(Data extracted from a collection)
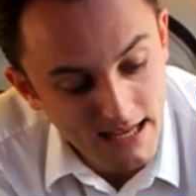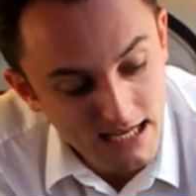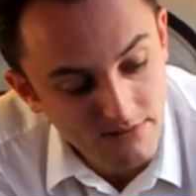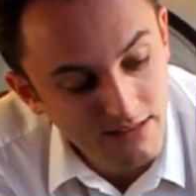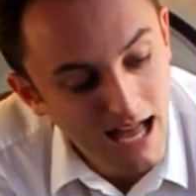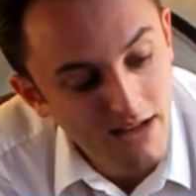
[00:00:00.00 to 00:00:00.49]
They
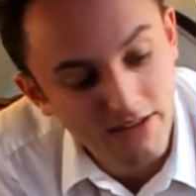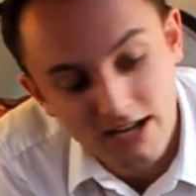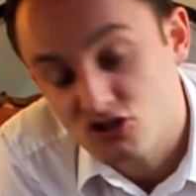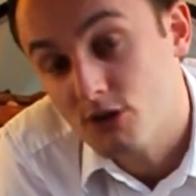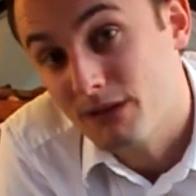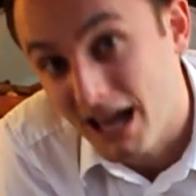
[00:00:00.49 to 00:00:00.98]
even have
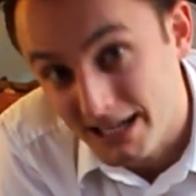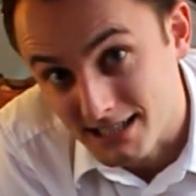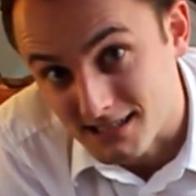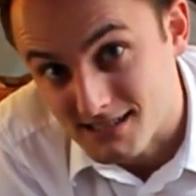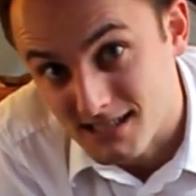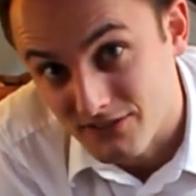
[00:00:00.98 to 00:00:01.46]
extra
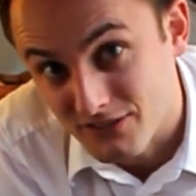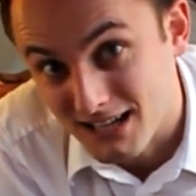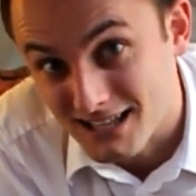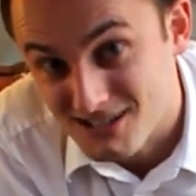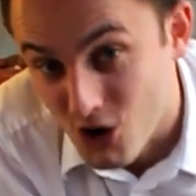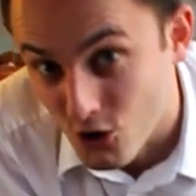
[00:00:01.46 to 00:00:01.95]
blankets if
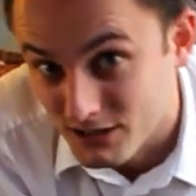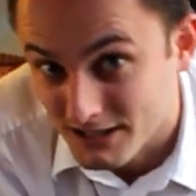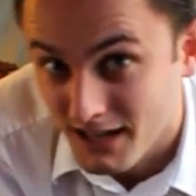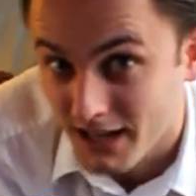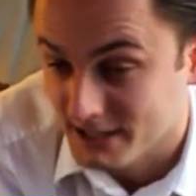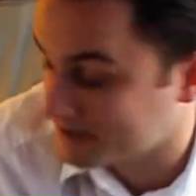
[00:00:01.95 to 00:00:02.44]
it gets cold
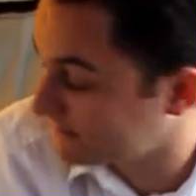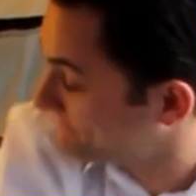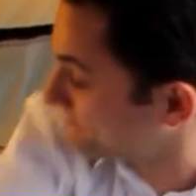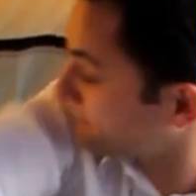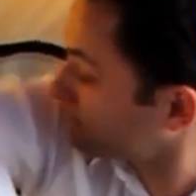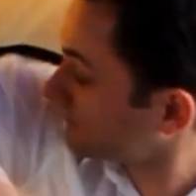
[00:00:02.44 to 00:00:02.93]
at night.
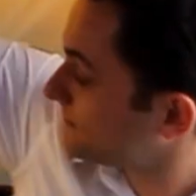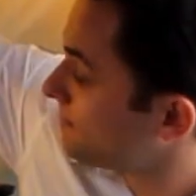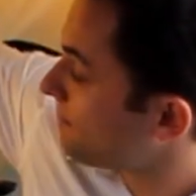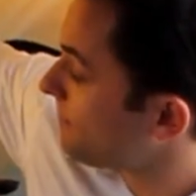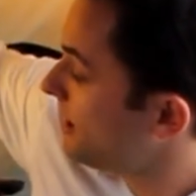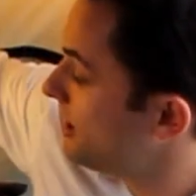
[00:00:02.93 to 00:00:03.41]

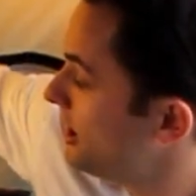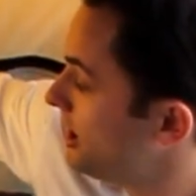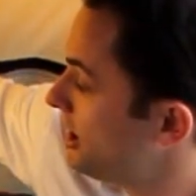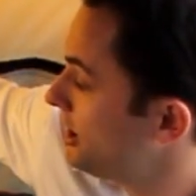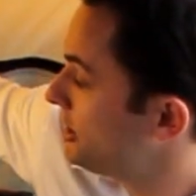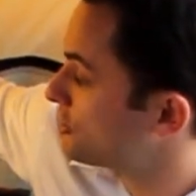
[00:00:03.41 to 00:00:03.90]

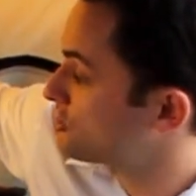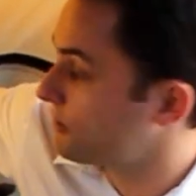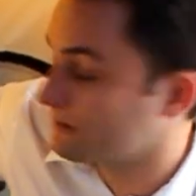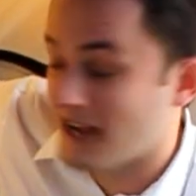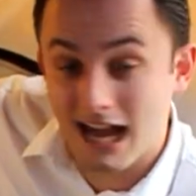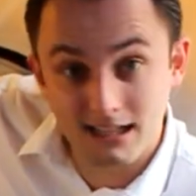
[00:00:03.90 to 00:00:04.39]
Here's
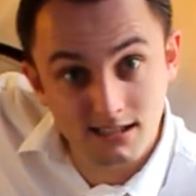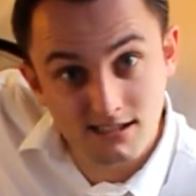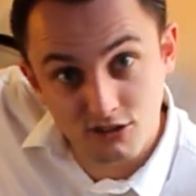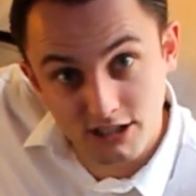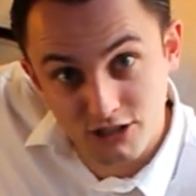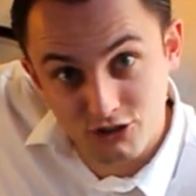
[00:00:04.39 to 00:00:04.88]
some
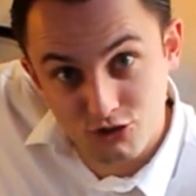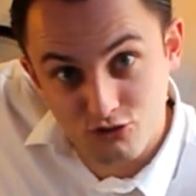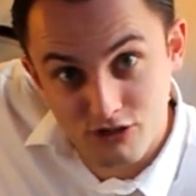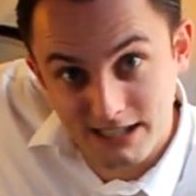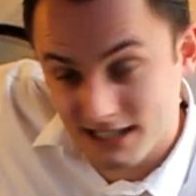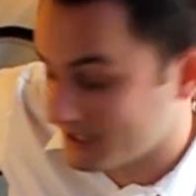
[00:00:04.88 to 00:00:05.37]
candles so they can do
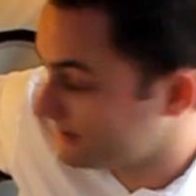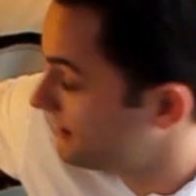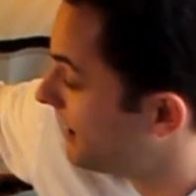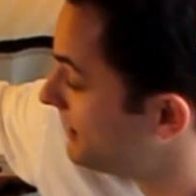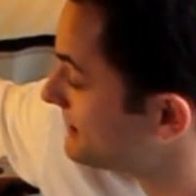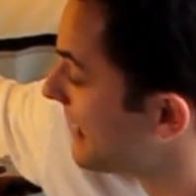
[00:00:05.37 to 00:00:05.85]
reading at
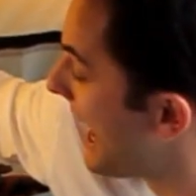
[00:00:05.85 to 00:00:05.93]
night,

# WHAT YOU SHOULD DO:
An exact copy of every record above is needed, with all pictures left out.

# ANSWER:
[00:00:00.00 to 00:00:00.49]
They
[00:00:00.49 to 00:00:00.98]
even have
[00:00:00.98 to 00:00:01.46]
extra
[00:00:01.46 to 00:00:01.95]
blankets if
[00:00:01.95 to 00:00:02.44]
it gets cold
[00:00:02.44 to 00:00:02.93]
at night.
[00:00:02.93 to 00:00:03.41]

[00:00:03.41 to 00:00:03.90]

[00:00:03.90 to 00:00:04.39]
Here's
[00:00:04.39 to 00:00:04.88]
some
[00:00:04.88 to 00:00:05.37]
candles so they can do
[00:00:05.37 to 00:00:05.85]
reading at
[00:00:05.85 to 00:00:05.93]
night,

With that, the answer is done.